I've filed this book under alternate-history because, although Ishiguro never gives us a date, the technology is conspicuously late-twentieth-century (cassette tapes and walkmans). Since, as far as I know, our late twentieth century society never started growing clones for organ donations, I'm assuming this is alternate history. It doesn't matter all that much, however. Ishiguro doesn't bother too much with anything outside the scope of the characters' lives, nor does he go into any detail about the nature of the cloning process itself. That's because, as I'm going to argue, the book isn't really about cloning at all.

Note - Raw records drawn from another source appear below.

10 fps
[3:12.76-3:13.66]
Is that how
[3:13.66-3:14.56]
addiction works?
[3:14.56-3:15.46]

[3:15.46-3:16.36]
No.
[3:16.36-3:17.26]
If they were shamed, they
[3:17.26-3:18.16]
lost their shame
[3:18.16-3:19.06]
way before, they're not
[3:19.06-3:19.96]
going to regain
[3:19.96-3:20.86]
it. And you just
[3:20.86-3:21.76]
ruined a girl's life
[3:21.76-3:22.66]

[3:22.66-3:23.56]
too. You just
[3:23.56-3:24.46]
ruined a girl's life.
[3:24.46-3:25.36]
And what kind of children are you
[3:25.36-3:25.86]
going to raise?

There's a fair amount of suspense in the book, especially because I didn't know where Ishiguro was trying to take his story about cloning. At first all we learn about is the narrator's childhood at Hailsham, a boarding school where the clones were educated and brought up for the first sixteen years of their lives. We experience the growing pains familiar to natural-born children: the cliques, the fights, the awkward budding romances, the discovery of sex.
In these respects, Never Let Me Go is like any coming-of-age story. Kath H. talks about growing up among the boys and girls at Hailsham, living in the shadow of clique-leader Ruth and slowly becoming friends with hot-headed Tommy. I enjoyed the episodes at Hailsham in their own right, for they make many good points about growing up in general, not just about cloning. Of course, that's all part of Ishiguro's intended theme: the clones are us, just with a different career path.

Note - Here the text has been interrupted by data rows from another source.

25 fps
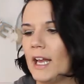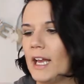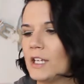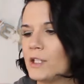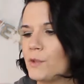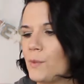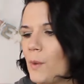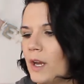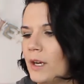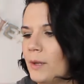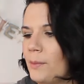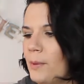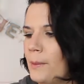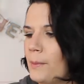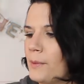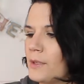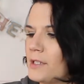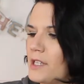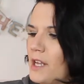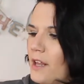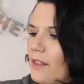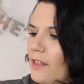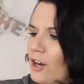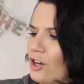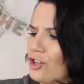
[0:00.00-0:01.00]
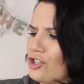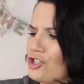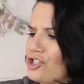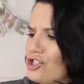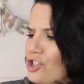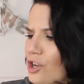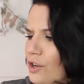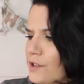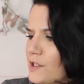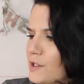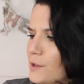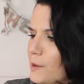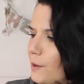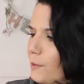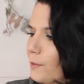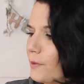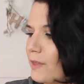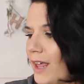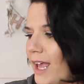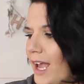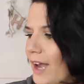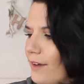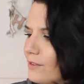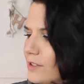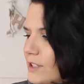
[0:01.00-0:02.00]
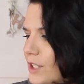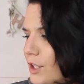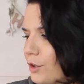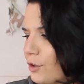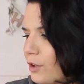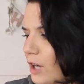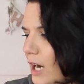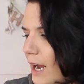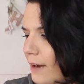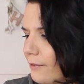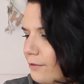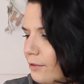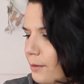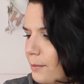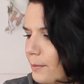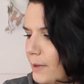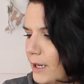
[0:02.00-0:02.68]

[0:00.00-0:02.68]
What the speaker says: asks, why do people say they are so sweet when they haven't done crap for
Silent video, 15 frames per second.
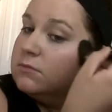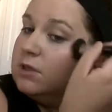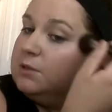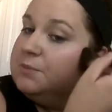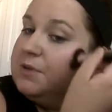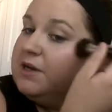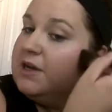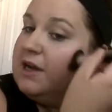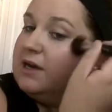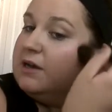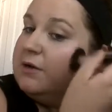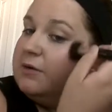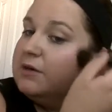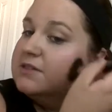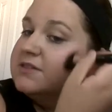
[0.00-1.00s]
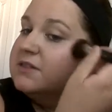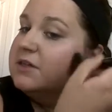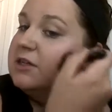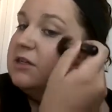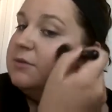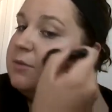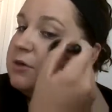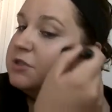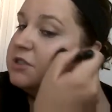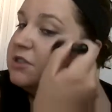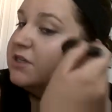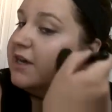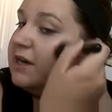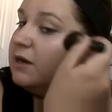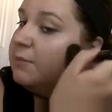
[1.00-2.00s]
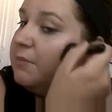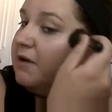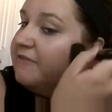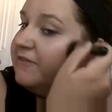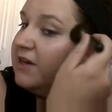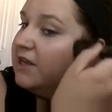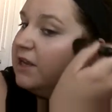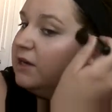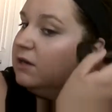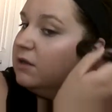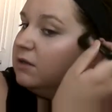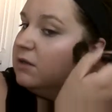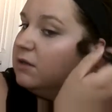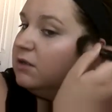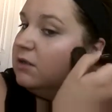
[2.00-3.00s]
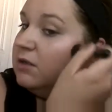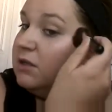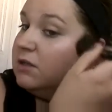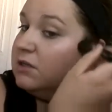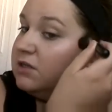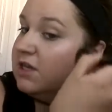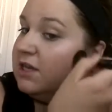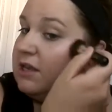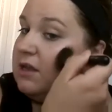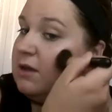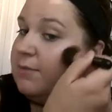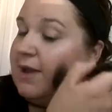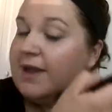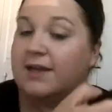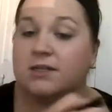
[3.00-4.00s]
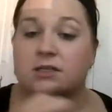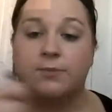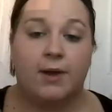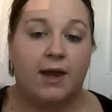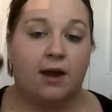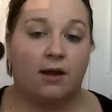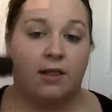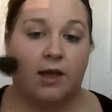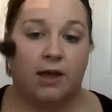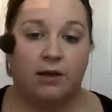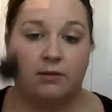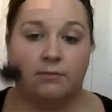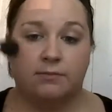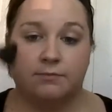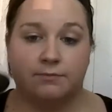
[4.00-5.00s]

I'm going to kind of go in a circular motion to kind of buff it in, taking it back into my hairline.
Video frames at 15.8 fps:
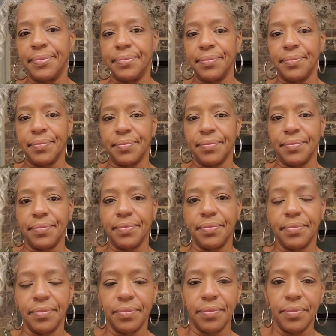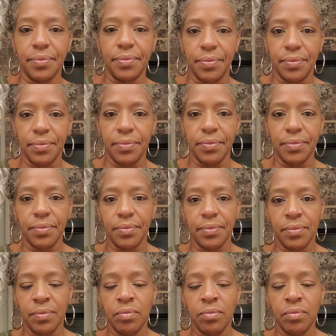Nobody speaks.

The story really takes off once the main characters leave Hailsham and reside temporarily at "the Cottages." Kathy H. becomes sexually active, but aside from physical relationships, she finds it hard to become close to anyone. Her relationship with Ruth is always tumultuous at best—whereas Kathy is self-assured, Ruth is insecure and constantly trying to fit herself into social strata. Likewise, she can never quite get as close to Tommy as we know she should be.

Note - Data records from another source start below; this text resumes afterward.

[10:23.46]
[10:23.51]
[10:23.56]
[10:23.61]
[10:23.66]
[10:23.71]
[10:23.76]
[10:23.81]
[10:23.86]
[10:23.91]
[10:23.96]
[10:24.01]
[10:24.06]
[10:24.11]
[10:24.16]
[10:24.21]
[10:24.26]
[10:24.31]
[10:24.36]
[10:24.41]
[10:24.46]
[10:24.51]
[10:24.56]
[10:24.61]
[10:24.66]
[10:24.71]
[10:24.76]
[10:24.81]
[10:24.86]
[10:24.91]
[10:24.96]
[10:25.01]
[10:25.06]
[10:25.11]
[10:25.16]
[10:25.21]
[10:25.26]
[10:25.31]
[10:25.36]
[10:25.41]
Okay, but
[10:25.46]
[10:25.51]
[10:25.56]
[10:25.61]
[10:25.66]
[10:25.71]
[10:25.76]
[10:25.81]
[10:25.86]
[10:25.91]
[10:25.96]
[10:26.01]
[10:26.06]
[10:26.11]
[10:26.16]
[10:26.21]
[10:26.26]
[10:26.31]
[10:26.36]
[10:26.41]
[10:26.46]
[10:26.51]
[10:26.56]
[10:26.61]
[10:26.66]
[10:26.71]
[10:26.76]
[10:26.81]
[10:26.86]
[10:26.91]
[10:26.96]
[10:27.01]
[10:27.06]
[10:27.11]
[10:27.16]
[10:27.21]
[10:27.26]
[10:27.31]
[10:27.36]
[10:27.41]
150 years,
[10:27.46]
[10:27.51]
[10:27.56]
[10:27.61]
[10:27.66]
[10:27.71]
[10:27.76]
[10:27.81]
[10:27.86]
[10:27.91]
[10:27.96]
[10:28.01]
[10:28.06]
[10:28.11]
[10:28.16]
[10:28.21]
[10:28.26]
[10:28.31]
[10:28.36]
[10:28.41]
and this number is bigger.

Part of the problem is a sense of sinister ephemerality to their time at the Cottages. They all know that eventually they'll have to leave, train to become carers, and one day become donors themselves. Yet the main characters, who are latently aware of that as children and eventually come to terms with this as adults, never do escape their gilded cages. They don't get a "deferral," as it's called in the book; they all donate until they "complete."
This may seem nihilistic. Shouldn't clones go free?! It isn't though, because if one accepts that reasoning, then it means our lives are nihilistic too. After all, we all die eventually. How are our lives any different from the slightly more restricted lives of the clones? We just have a greater illusion of freedom, of self-control—and suddenly that makes us think we're different.
Although Ishiguro raises the big moral questions, he never seems to try to solve them in any way; the clones just go on accepting life as it is. Some may view this as a moral cop-out--what's the point of writing about cloning if one isn't going to take a stand on the issue? But it's much deeper than that. The clones are just a setting for a tale about all humanity, cloned and "natural." When Ishiguro asks, "Do the clones have souls?" he's really asking, "Do we have souls?"
The only thing that really disappointed me about Never Let Me Go was the narrator's style. It was too conversational, too rambling for my tastes. Her tone made it hard for me to connect with the story at times. Narrator aside, Never Let Me Go is a wonderful book with richly emotional moments interspersed with the occasional dull one. It's the perfect sort of book for a rainy day, to read beside the fireplace or by candlelight. And yeah, it's got clones in it, but it's not about clones, not really. So I'd recommend to my friends, even if they aren't science fiction fanatics like me. Because it's good.